I find Bimbo’s nightclub and its distinctive signage on the junction where the car chase begins. Further up the hill, I find the corners where Hickman accidentally (and genuinely) loses control of the Charger and hits a parked car before making a miraculous recovery, and the spot where McQueen oversteers and has to back up his steed, making the wheels of the Mustang jump and spin in reverse. The abundance of black marks on the road suggest this is a move frequently recreated.
I continue my walk to find the house occupied by the family in Mrs Doubtfire, another excellent film. Sadly, whilst any evidence of Robin William’s presence is long gone, it’s nice to be able to admire the spot.
I was starting to get tired from all the walking so I took a cab over to the far west of the city, an area I had yet to visit. We drove the length of the enormous Golden Gate Park which gives Central Park in Manhattan a beating in the urban park stakes, being some 20% larger. Eventually we reach the western extremes of the city at Ocean Beach. After a walk around the area, I got another car back to the hotel before my legs started to fail me.
For the second night in a row, I dined at the hotel’s restaurant, where they served excellent curried scallops, superb fries, and a lemon and basil tart portion that was so plentiful I couldn’t eat it all.

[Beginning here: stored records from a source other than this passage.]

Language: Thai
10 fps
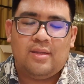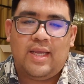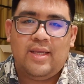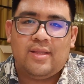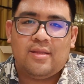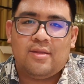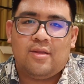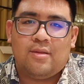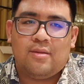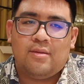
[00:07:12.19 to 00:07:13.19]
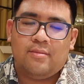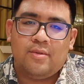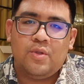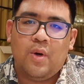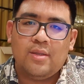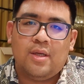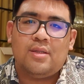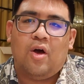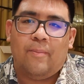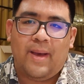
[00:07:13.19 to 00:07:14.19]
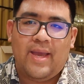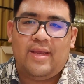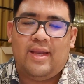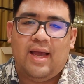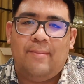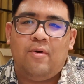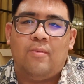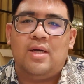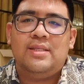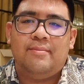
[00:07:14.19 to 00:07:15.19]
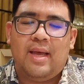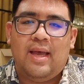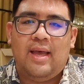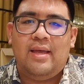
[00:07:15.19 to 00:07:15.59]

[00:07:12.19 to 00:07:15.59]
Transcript: ในช่วงต่อๆไปเนี่ยนะครับ ผมก็จะมา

The following morning, I arranged a late check out to allow me to keep my room until my flight was due later that afternoon. I spent the morning in the excellent SF Museum of Modern Art. The SFMOMA is home to a great number of modern works of art, photography and sculpture. I am no expert in the field, but I lost count of the number of paintings and photographs that were already familiar to me and seem to have reserved a place in my subconscious. There are big names like Andy Warhol, Jackson Pollock, Mondrian and Matisse, and plentiful opportunities to learn about other fascinating people that were ashamedly previously unknown to me, like Frida Kahlo and Diego Rivera. I was surprised and pleased to see works by modern artists and makers like Tom Sachs, and even Adam Savage’s excellent collection of NASA space suit replicas.

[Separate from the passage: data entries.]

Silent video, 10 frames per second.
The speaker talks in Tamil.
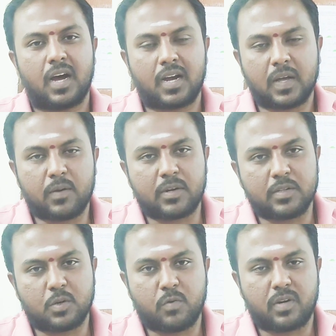ஆனால் அவங்க
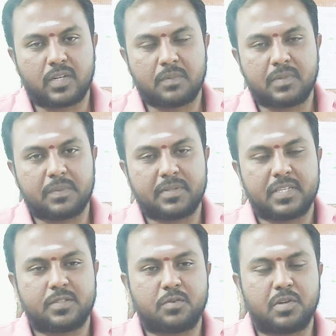வந்து ஒவ்வொரு டைம் இதை
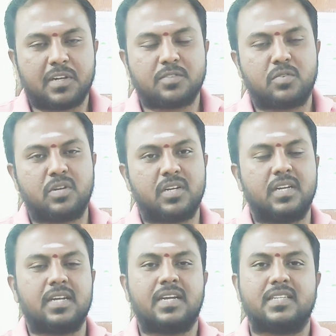பற்றி சொல்லுங்கள்
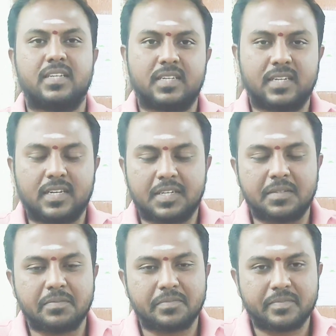சொல்லுங்கன்னு கேட்டு இருக்காங்க
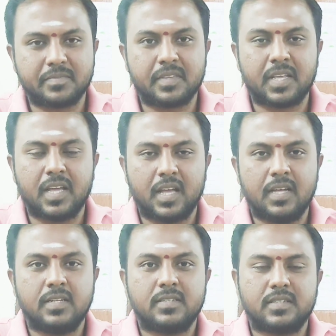
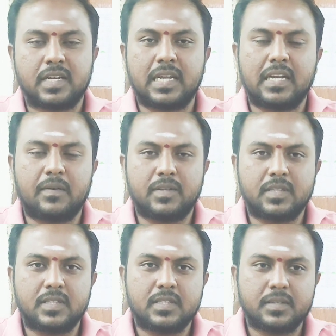சரி நான்
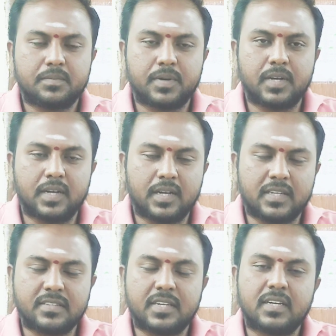வந்து இப்போ
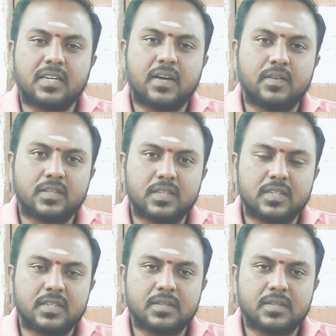ரீசண்டாக வந்து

Before long, my journey around the SFMOMA had come to an end, as had my time in the city. It was time to head back up the hill for the final time to collect my bags and board my return flight. Inspired perhaps by Frida Kahlo, or maybe just because I had already watched everything else on the in-flight entertainment system, I immersed myself in a more contemporary dose of magical realism. This time at the hands of Guillermo del Toro’s brilliantly cinematic The Shape of Water. After what felt a long longer than the advertised thirteen hours I was back in a cool and grey Birmingham, driving home and looking forward to seeing the total indifference of my cats as I walked back in the house.
As I sat in the kitchen going through the post and enjoying a proper cup of tea, the familiarity of the weird and beautiful place that had been my home for two weeks was already starting to wane. As I contemplated a trip to Morrisons to get milk and bread I thought back to last night, enjoying the view of passing cable cars on California Street from the comfort of the Nob Hill Club restaurant where I failed to finish my lemon flan. The reality of normal life had resumed all too quickly and it was sad. To butcher Tony Bennett’s words, I left my tart in San Francisco.